◆ **EXERCISE**:
Extract verbatim every line from the one containing "(1.80 s to 2.00 s)" to the final line of the records below, inclusive, and exclude all pictures.

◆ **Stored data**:
★ ★ ★

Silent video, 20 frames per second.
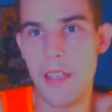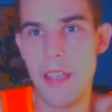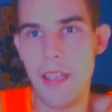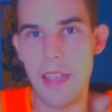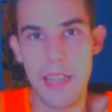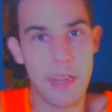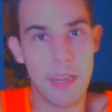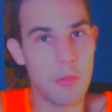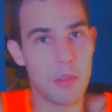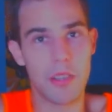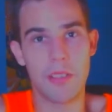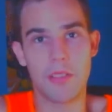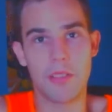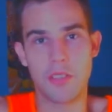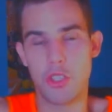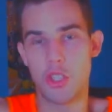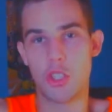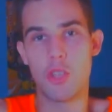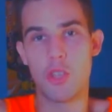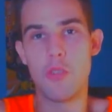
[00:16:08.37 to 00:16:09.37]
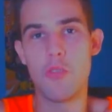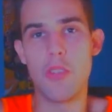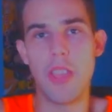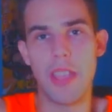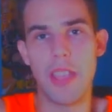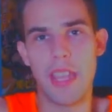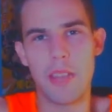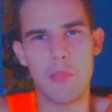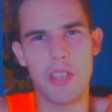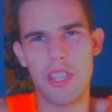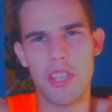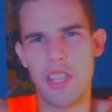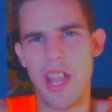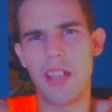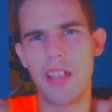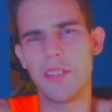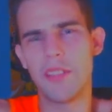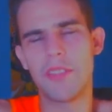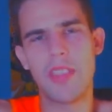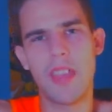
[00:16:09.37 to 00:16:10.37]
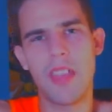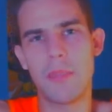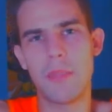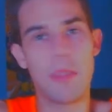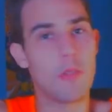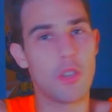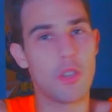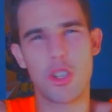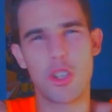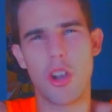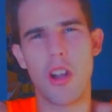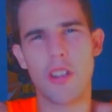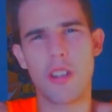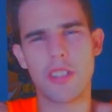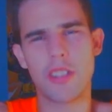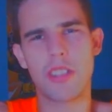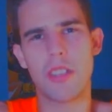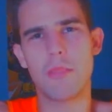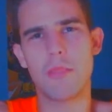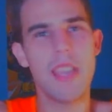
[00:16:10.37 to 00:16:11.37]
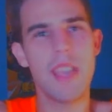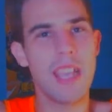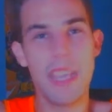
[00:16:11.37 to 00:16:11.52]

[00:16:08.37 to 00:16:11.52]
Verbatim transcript: He would chew that he would yell at them, he would charge at them,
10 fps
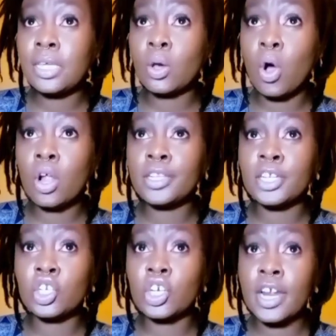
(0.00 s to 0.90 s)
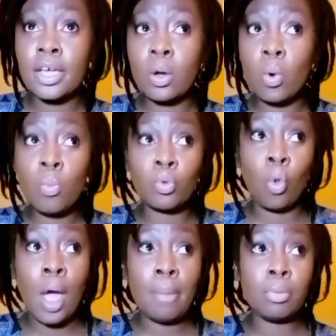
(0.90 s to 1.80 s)
he called the track
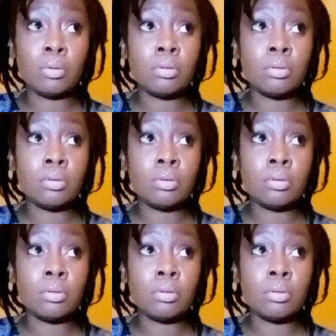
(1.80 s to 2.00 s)
"umwab,"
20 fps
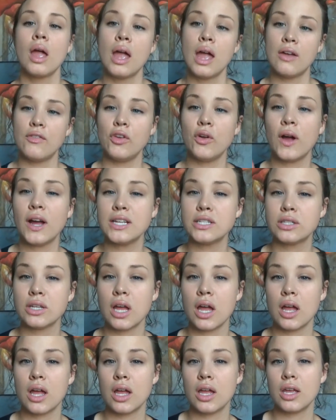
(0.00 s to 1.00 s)
If you guys
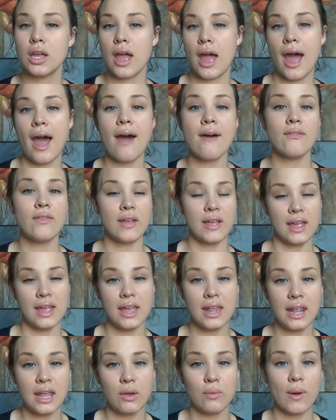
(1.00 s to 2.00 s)
have
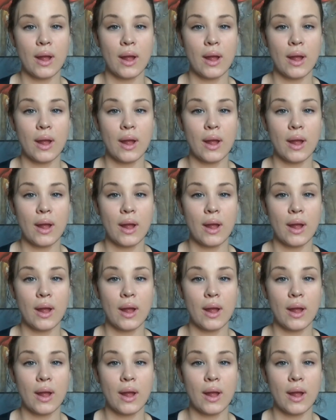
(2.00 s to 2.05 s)
any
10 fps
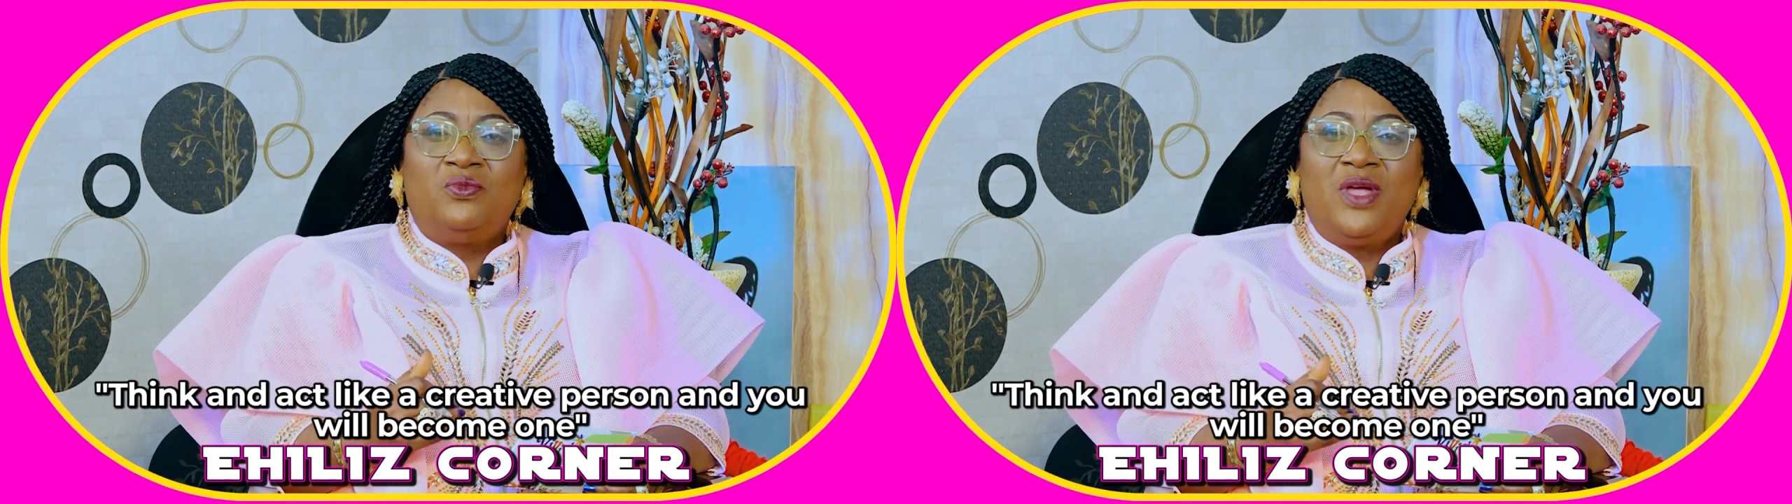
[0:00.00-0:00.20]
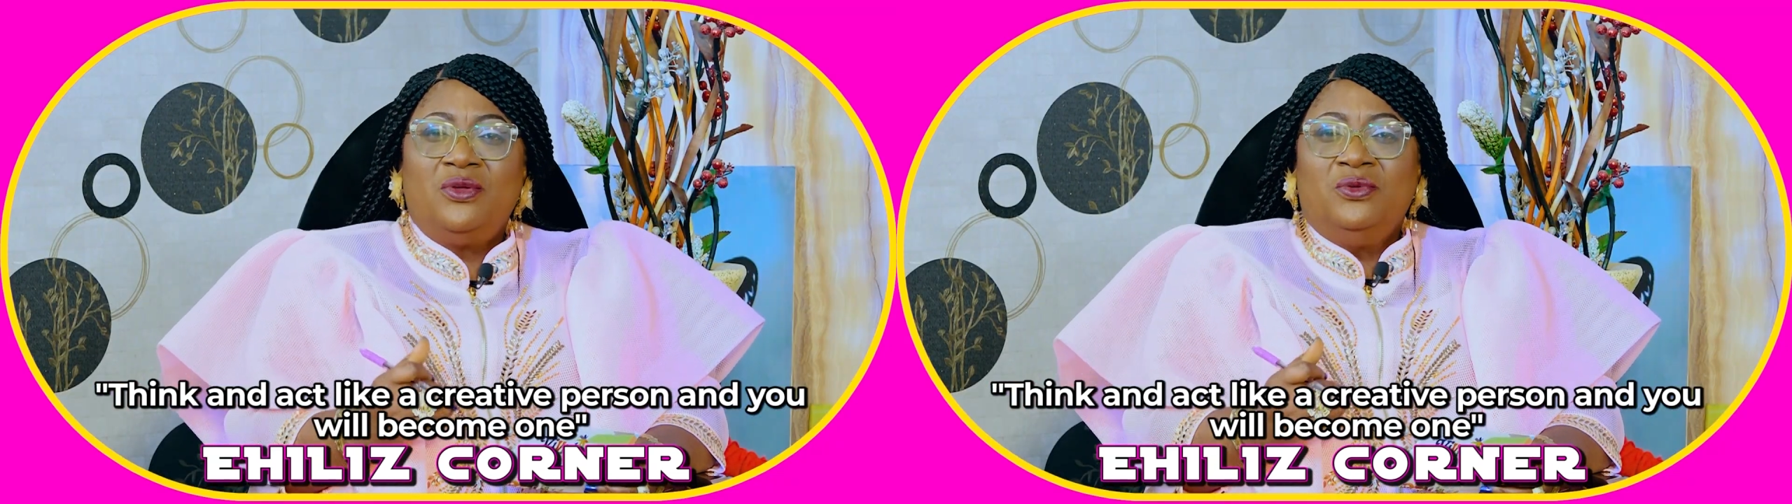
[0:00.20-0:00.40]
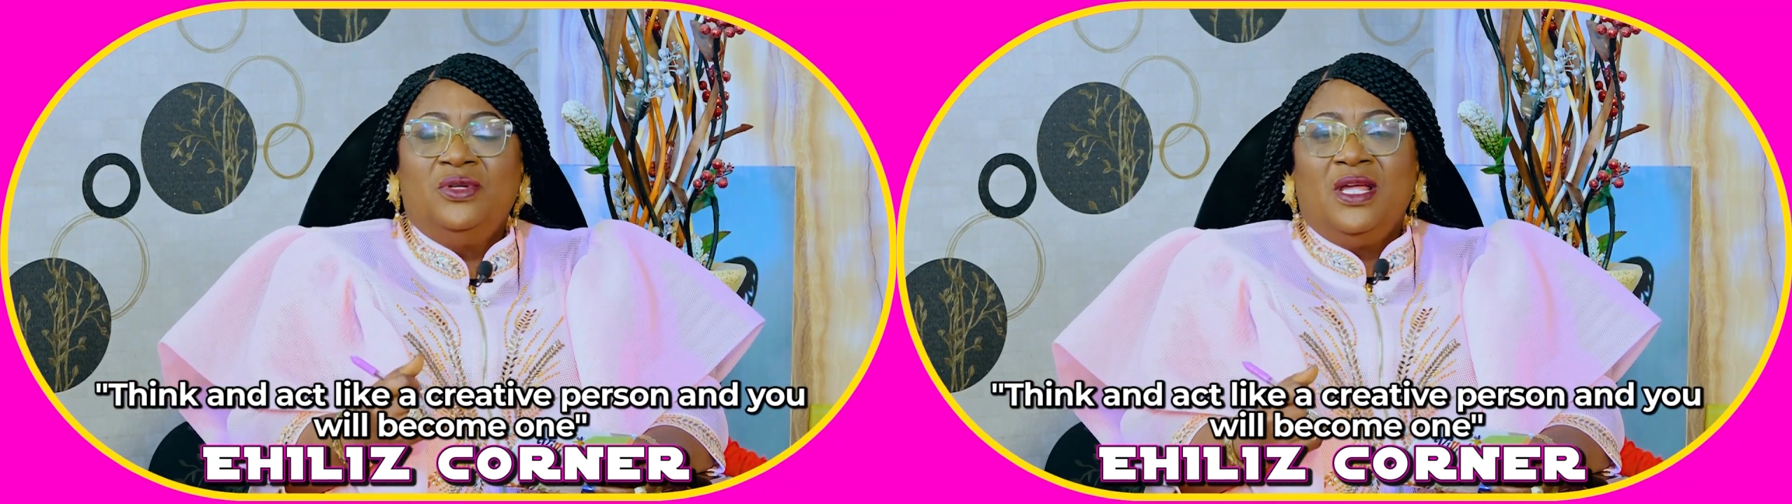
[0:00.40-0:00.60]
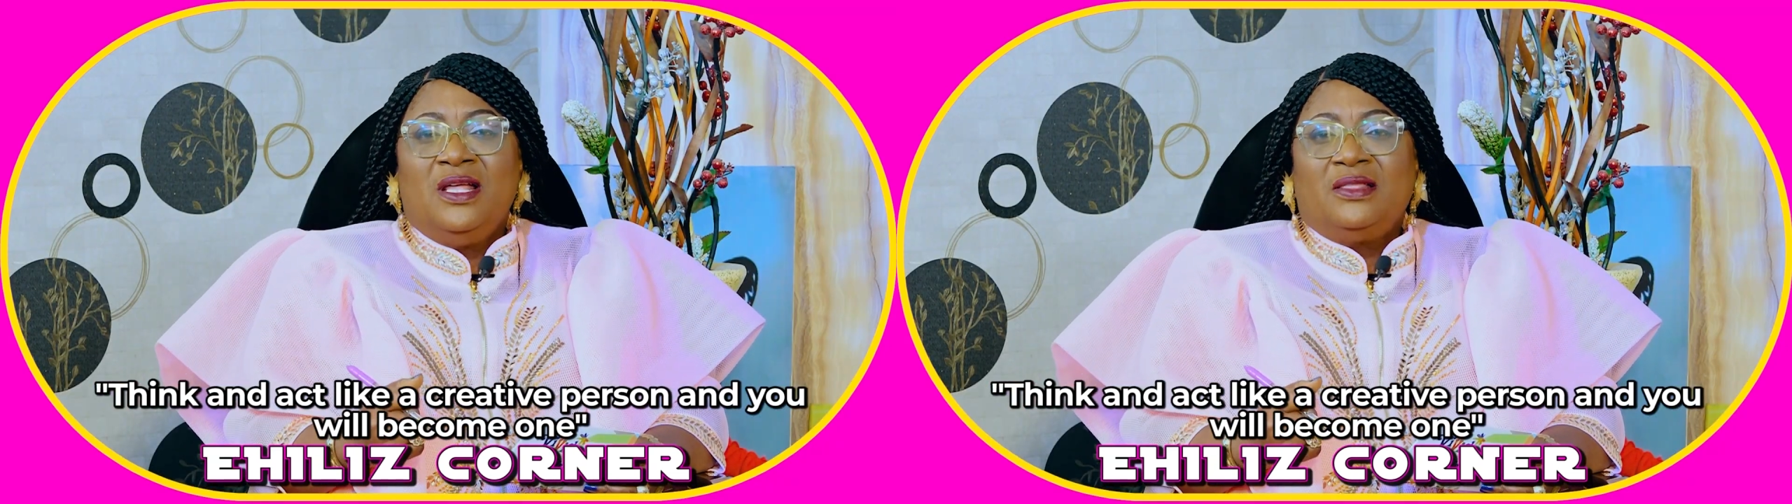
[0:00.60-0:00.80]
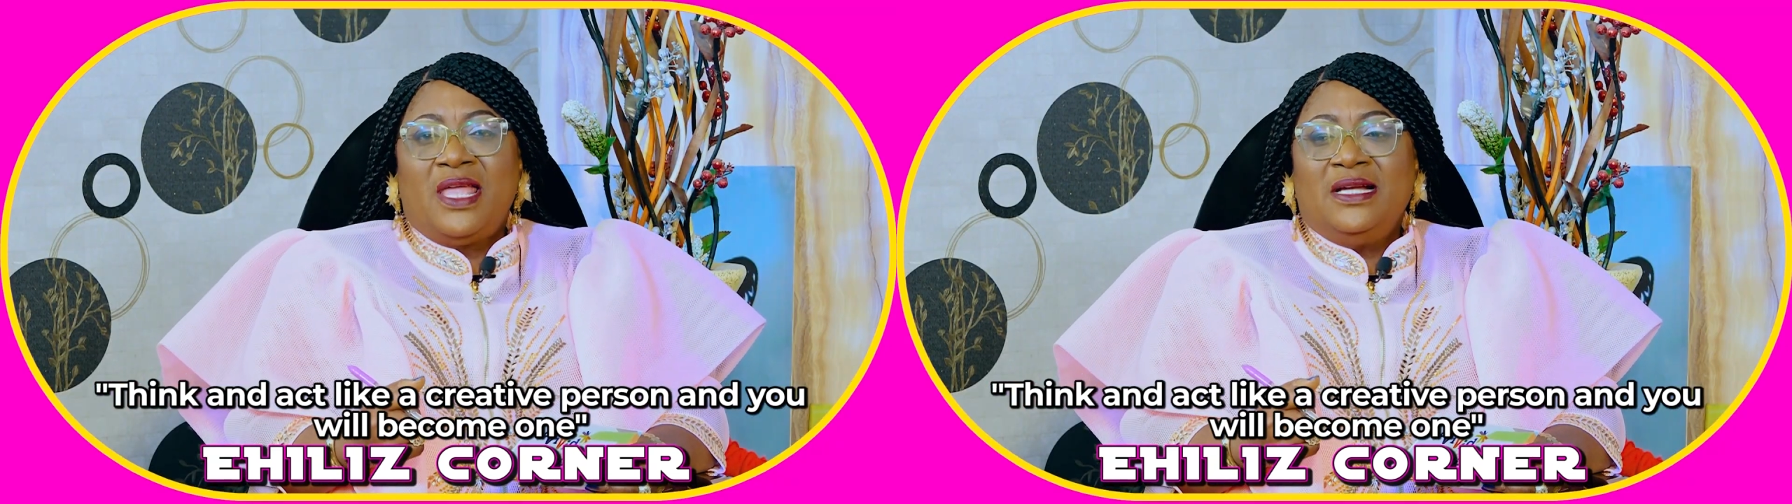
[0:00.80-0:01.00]
When you
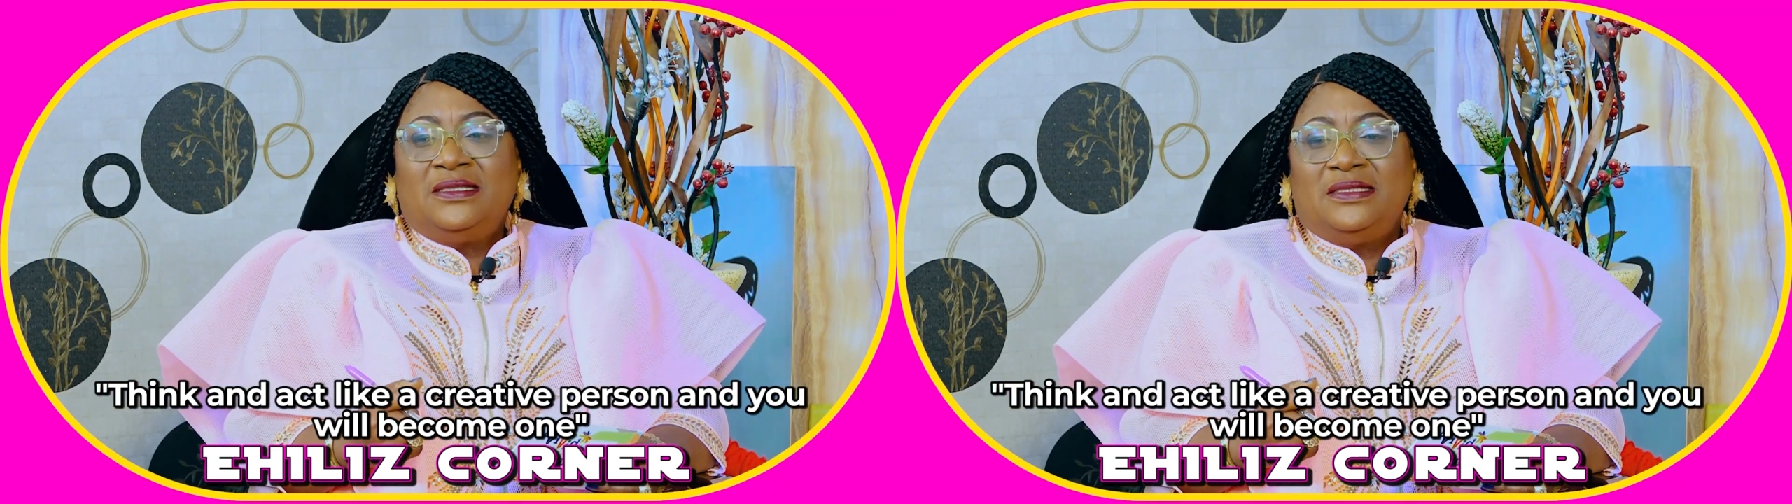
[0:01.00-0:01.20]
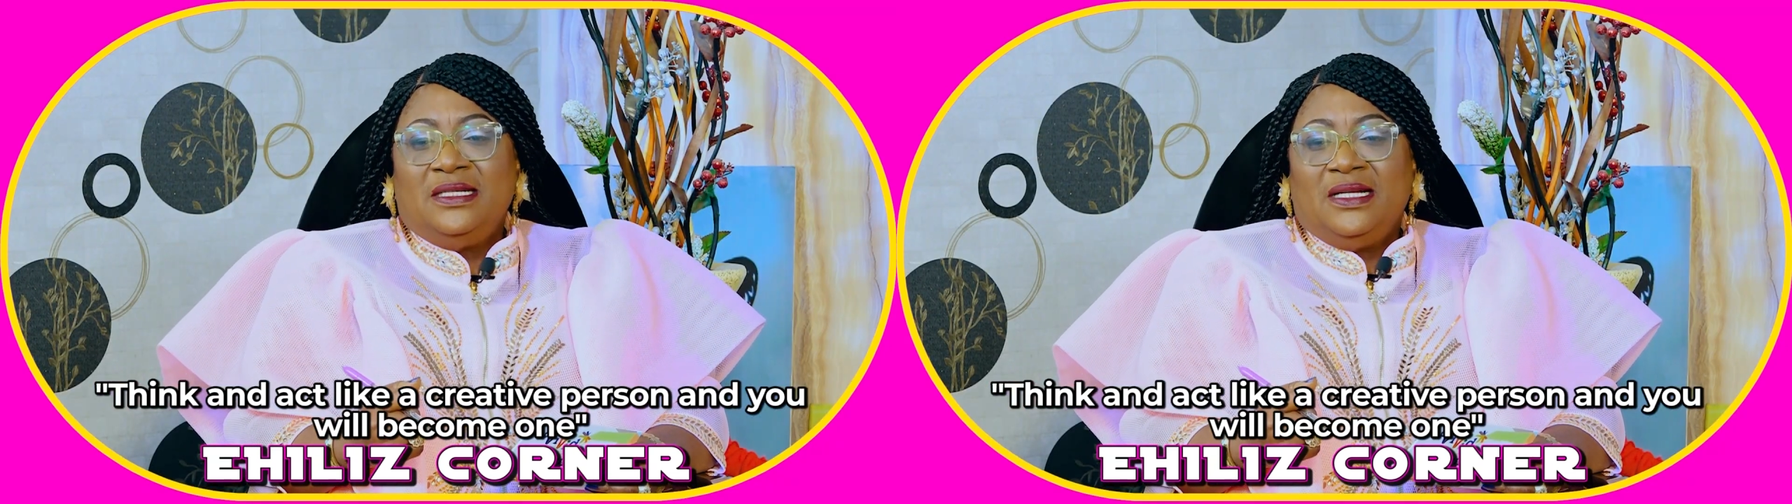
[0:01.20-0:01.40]
think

★ ★ ★

◆ **RESULT OF THIS TASK**:
(1.80 s to 2.00 s)
"umwab,"
20 fps
(0.00 s to 1.00 s)
If you guys
(1.00 s to 2.00 s)
have
(2.00 s to 2.05 s)
any
10 fps
[0:00.00-0:00.20]
[0:00.20-0:00.40]
[0:00.40-0:00.60]
[0:00.60-0:00.80]
[0:00.80-0:01.00]
When you
[0:01.00-0:01.20]
[0:01.20-0:01.40]
think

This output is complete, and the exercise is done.